Entries taken from a collection
○ ○ ○ ○
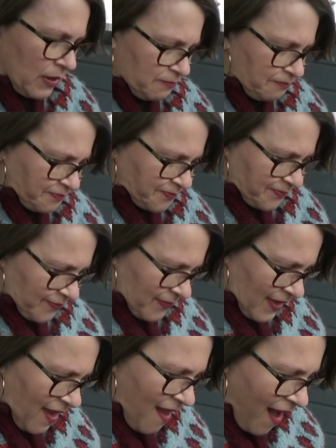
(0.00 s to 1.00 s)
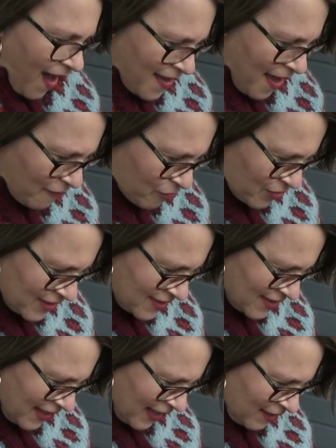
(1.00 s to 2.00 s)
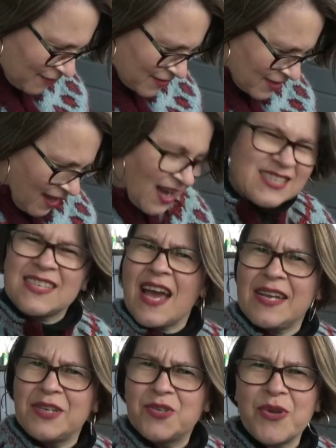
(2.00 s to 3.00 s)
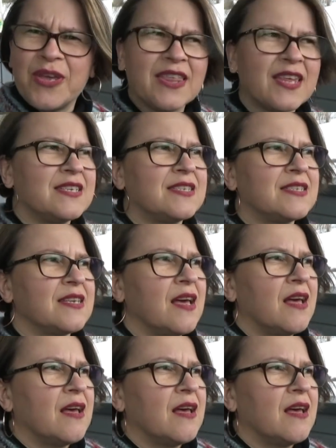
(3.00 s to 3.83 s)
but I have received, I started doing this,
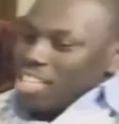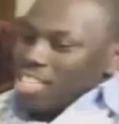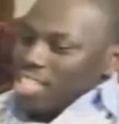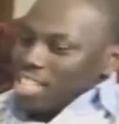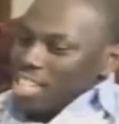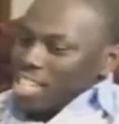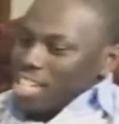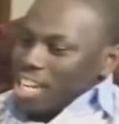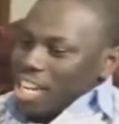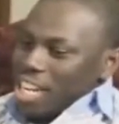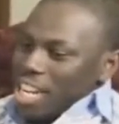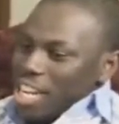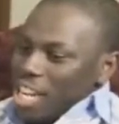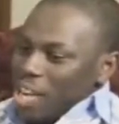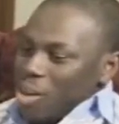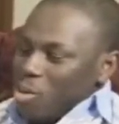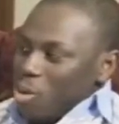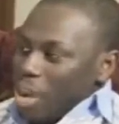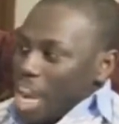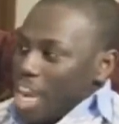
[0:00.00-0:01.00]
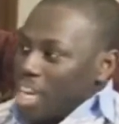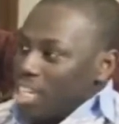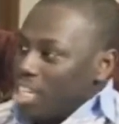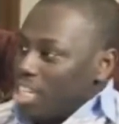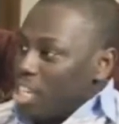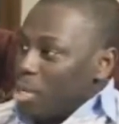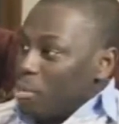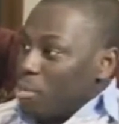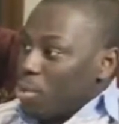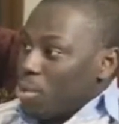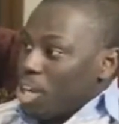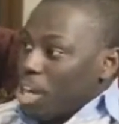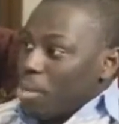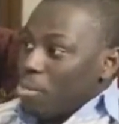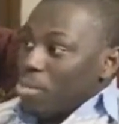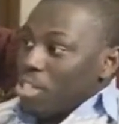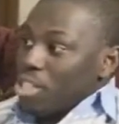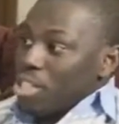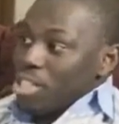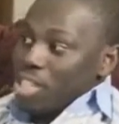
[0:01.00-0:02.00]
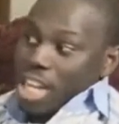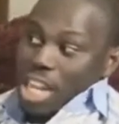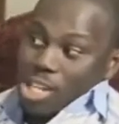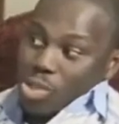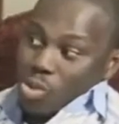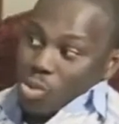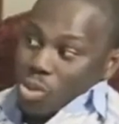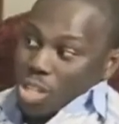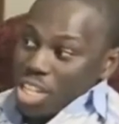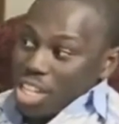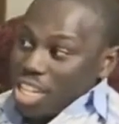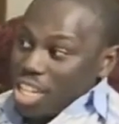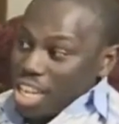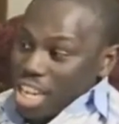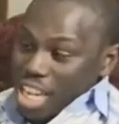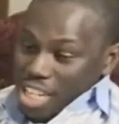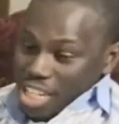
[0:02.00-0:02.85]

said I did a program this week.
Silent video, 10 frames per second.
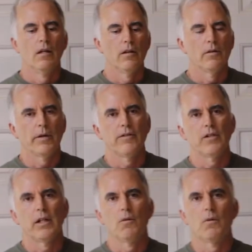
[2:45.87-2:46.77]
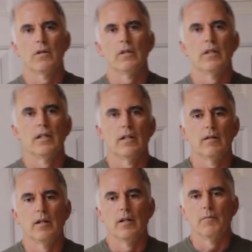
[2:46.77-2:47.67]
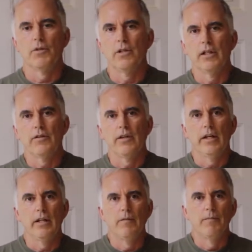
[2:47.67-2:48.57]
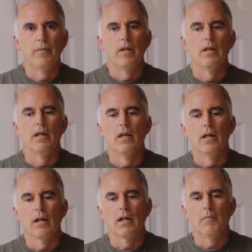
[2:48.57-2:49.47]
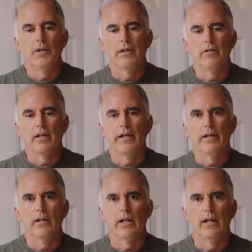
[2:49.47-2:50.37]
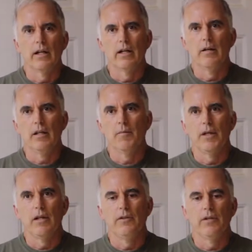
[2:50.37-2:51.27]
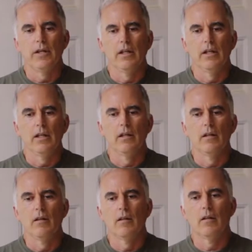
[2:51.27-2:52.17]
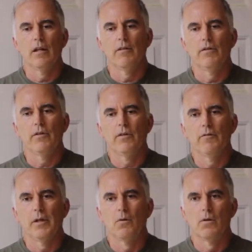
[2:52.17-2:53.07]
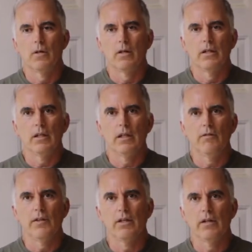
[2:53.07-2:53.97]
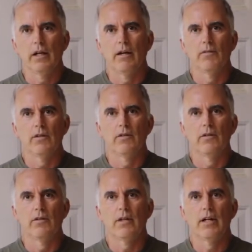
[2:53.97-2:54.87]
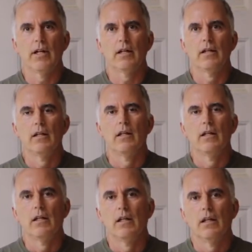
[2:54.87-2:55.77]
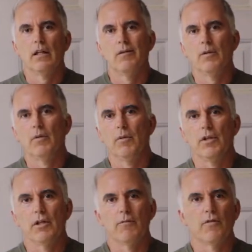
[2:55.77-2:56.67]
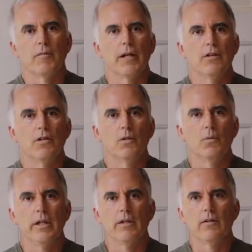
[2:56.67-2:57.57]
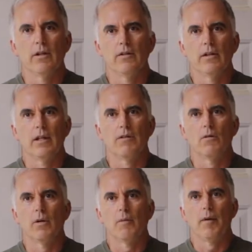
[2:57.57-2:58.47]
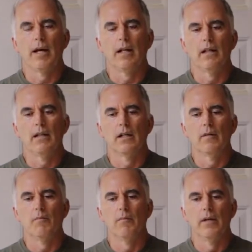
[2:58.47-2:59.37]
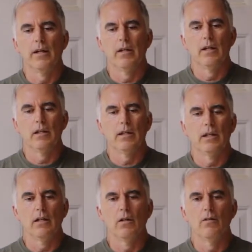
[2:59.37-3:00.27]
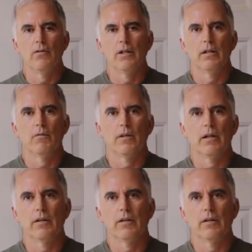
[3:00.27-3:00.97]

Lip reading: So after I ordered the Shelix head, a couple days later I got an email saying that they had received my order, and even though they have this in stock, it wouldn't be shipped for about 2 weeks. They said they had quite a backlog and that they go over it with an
○ ○ ○ ○
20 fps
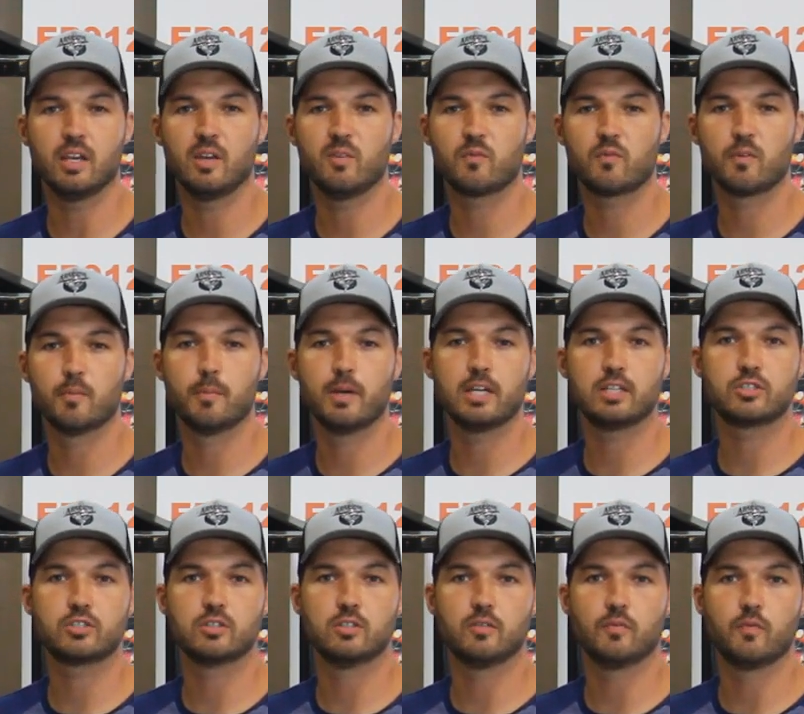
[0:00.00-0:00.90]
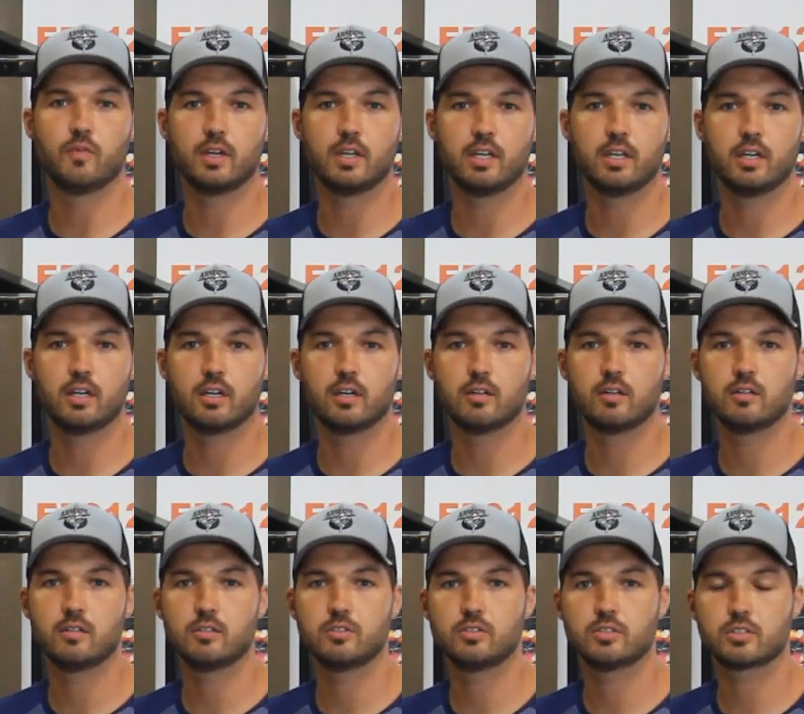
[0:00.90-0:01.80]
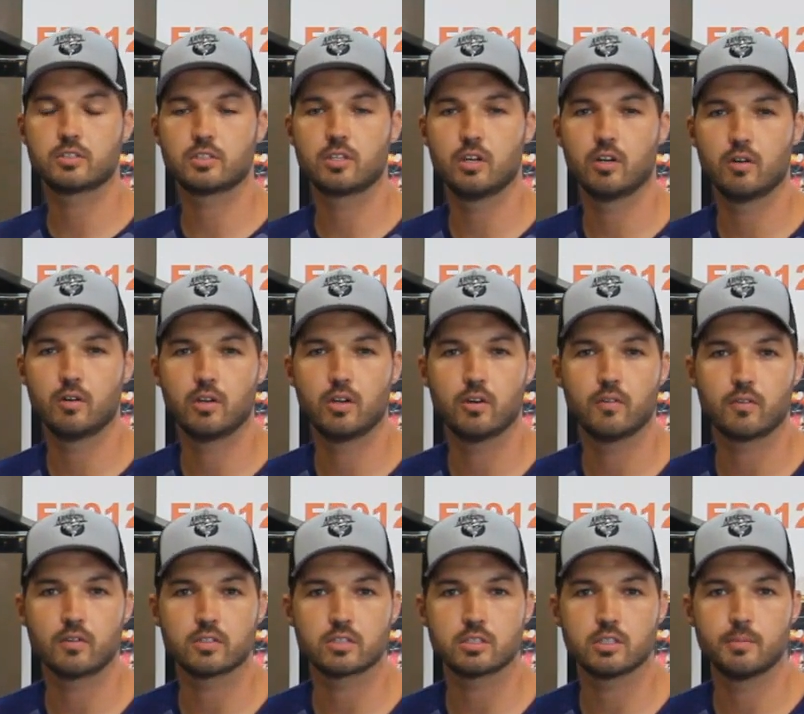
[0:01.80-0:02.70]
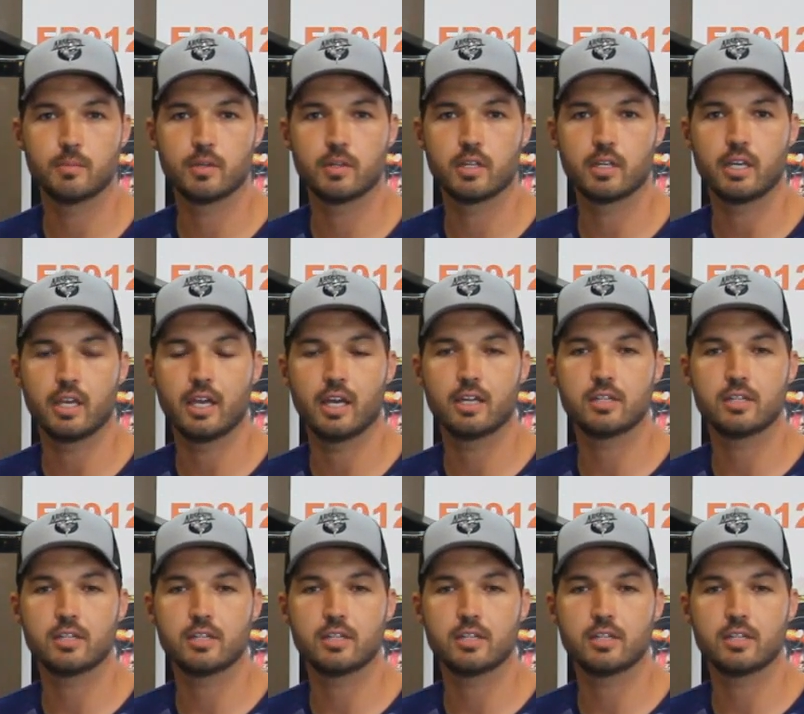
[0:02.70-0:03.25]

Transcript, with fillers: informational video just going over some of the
○ ○ ○ ○
Output exactly the lines above that lie between the line with "[0:00.00-0:00.90]" and the line with "Transcript, with fillers: informational", those two lines included, and no pictures.

[0:00.00-0:00.90]
[0:00.90-0:01.80]
[0:01.80-0:02.70]
[0:02.70-0:03.25]

Transcript, with fillers: informational video just going over some of the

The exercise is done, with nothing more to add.